> I suppose only things that definitely cause harm, because otherwise why not just ask for the same deal that Biogen got, and go out and prove efficacy while you turn a profit?
In a sense, this is how it's sort of always worked. The approval process is about protecting investors. If a drug is good it's usually pretty obvious. When it's not obvious, efficacy in a more abstract sense must account for cost, which is out of the FDA's jurisdiction.
The real problem with its organization is that it is, as you're saying, Medicare's procurement agent. But it is not empowered to consider cost.
> Adding pricing to its concerns would make what is already a nightmare process even worse.
TBH, I believe that is a huge root cause problem with our health care system. We need to stop pretending that money is infinite, and measure the cost against the benefit (in this case, little or none) when deciding whether Medicare/insurance companies should pay for a treatment.

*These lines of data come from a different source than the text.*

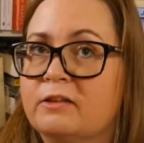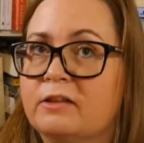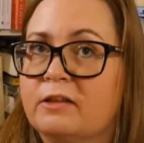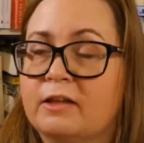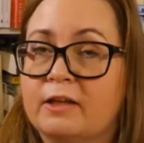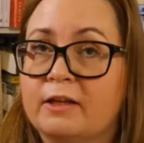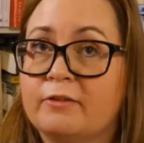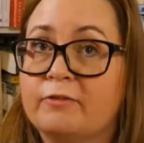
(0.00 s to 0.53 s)

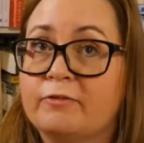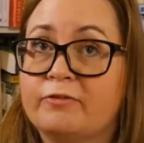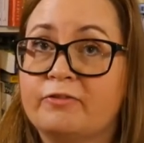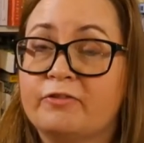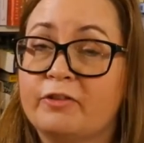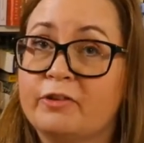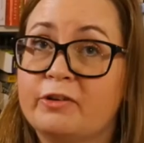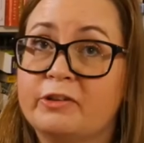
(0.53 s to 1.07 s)
the
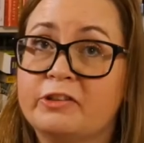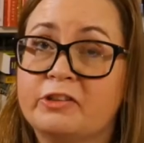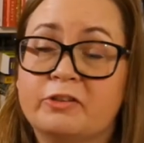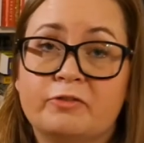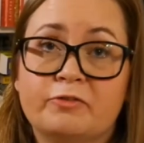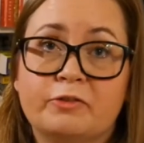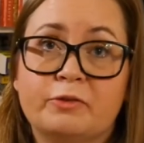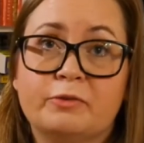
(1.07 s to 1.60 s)

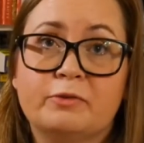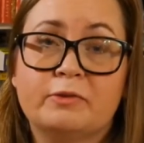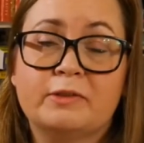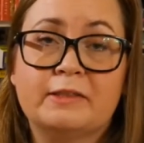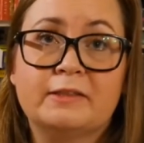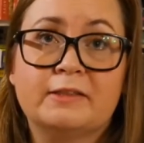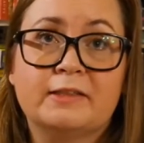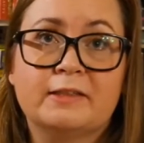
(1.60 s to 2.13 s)
first few
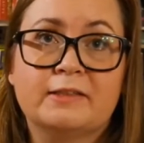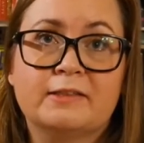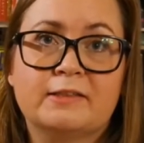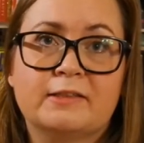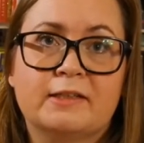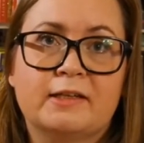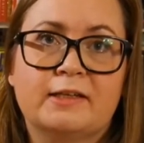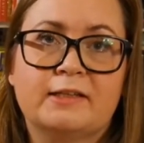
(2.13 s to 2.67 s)
intense
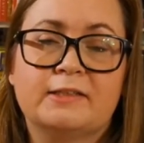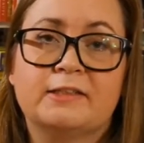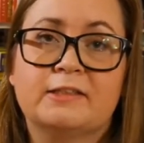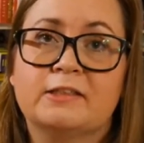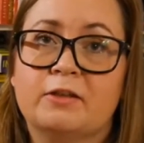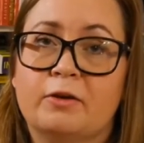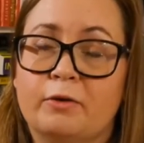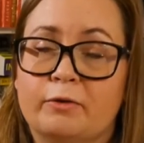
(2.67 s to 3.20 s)

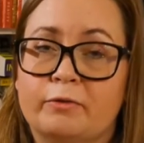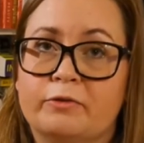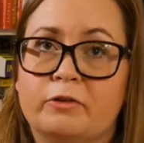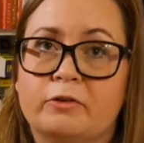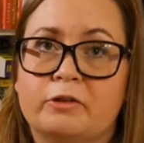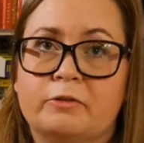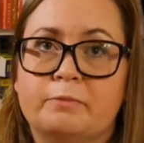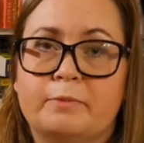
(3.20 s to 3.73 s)
days of the
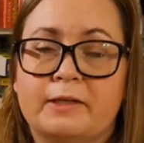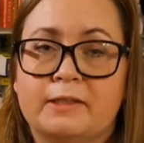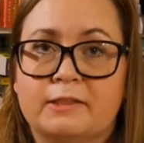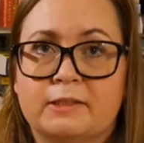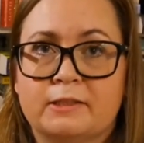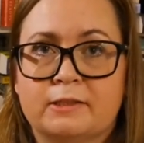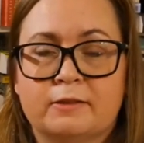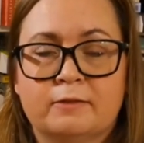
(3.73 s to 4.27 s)

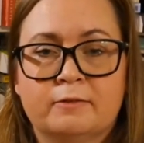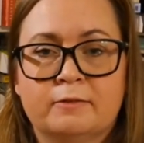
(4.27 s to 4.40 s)
occupation.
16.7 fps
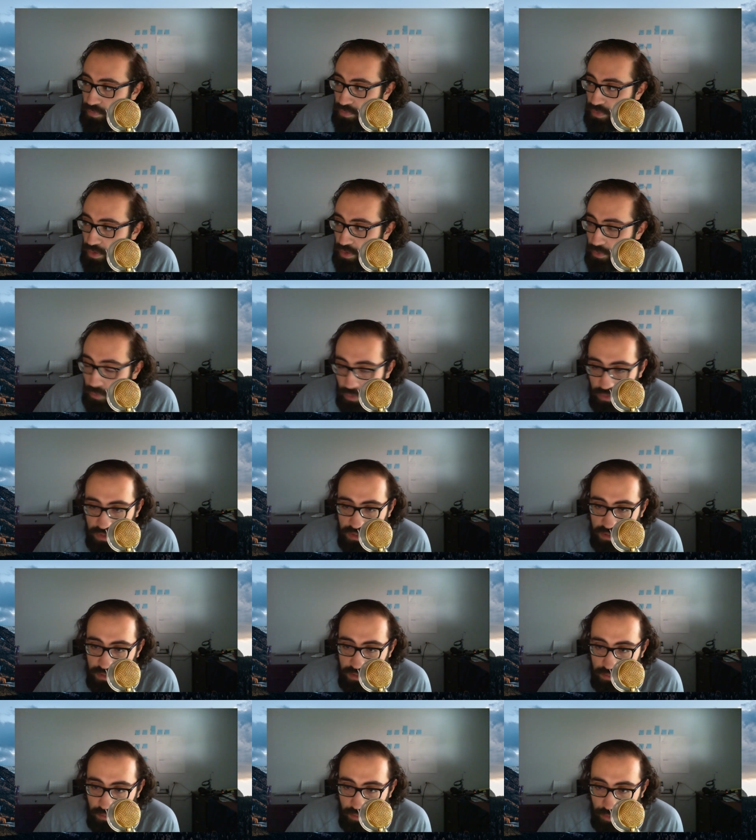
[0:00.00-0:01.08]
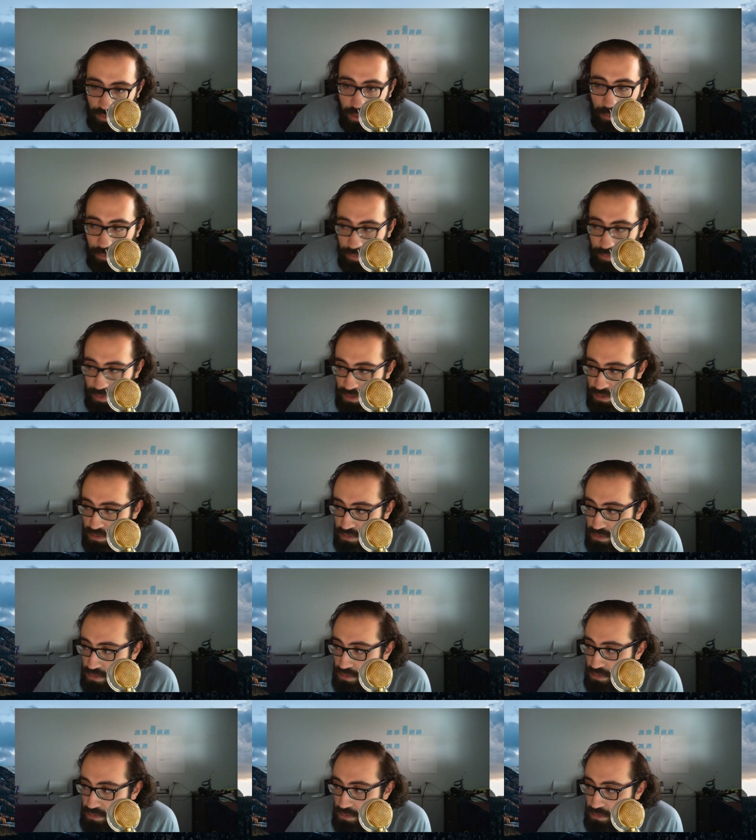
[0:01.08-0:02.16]
they roast the crappy beans
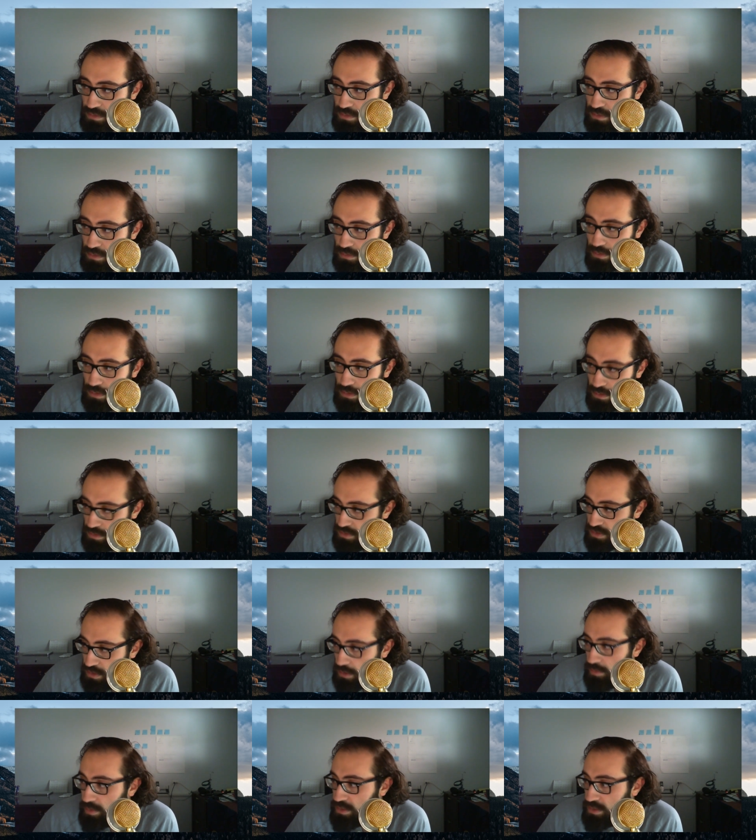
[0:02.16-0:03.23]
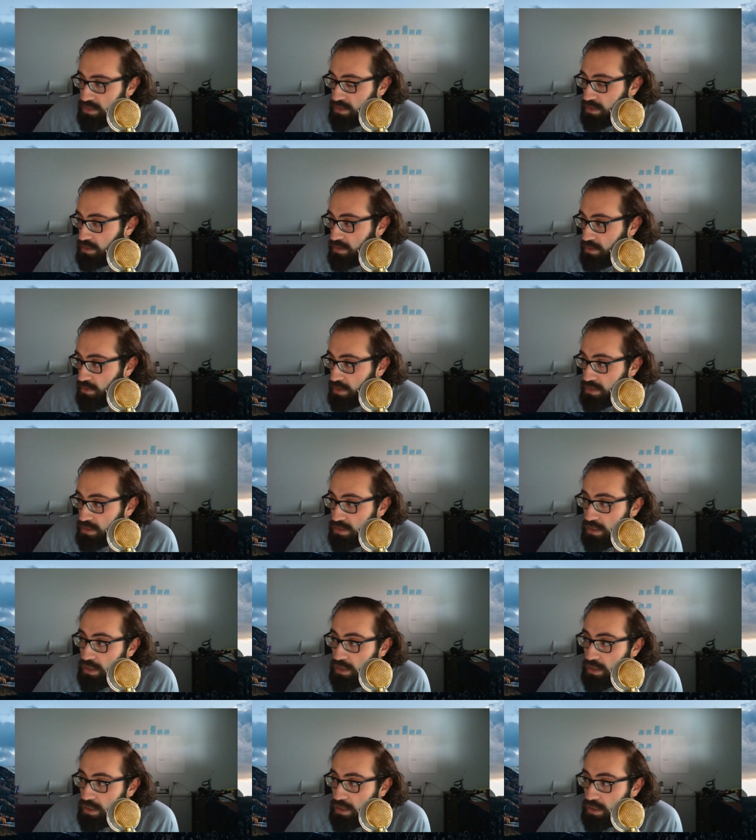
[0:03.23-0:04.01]
Starbucks and Dunkin' Donuts,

Perhaps this shouldn't be the responsibility of the FDA, but SOMEWHERE there should exist a process that says, "OK, this drug increases lifespan on average by 1 week, but costs $10,000 a month in treatment, sorry we're not going to cover it."
The MHRA decides which drugs are safe and effective and for which diagnoses.
Then NICE decides which of those drugs are available on the public health system (NHS) by evaluating £/quality-adjusted life year. I don’t see why Medicare should be any different.
If it’s not available on the public health system you can still pay for it yourself or via private insurance provided it’s licensed by the MHRA.
Only a few short years ago, the eminently sensible idea of offering end of life planning (making a will, recording end of life medical desires) was demonized/weaponized as “death panels”.
What you’re saying seems sensible, but my cynicism…
Not for nothing, but, despite all the airtime this issue gets, my understanding is that pharmaceuticals are a pretty small component of health care spending; like, if you zeroed it out, you'd get less than a grocery store discount.
I disagree. See https://www.politifact.com/factchecks/2019/feb/22/amy-klobuc... (drug costs come between 15-17% of total spending). And given how you can divvy up spending (drugs, facilities, doctors, nurses, admin staff, overhead, etc.), one sixth of total spending seems like a very large amount.
And, it's especially the case that for certain individuals (this page also made the top of HN today, https://www.goodrx.com/blog/most-expensive-drugs-period/) that drug costs are a gargantuan, total-lifetime-salary kind of expenditure.
Considering their own advisory committee advised against approving the drug because of the lack of evidence that it works, the FDA doesn't really judge the medical evidence very well!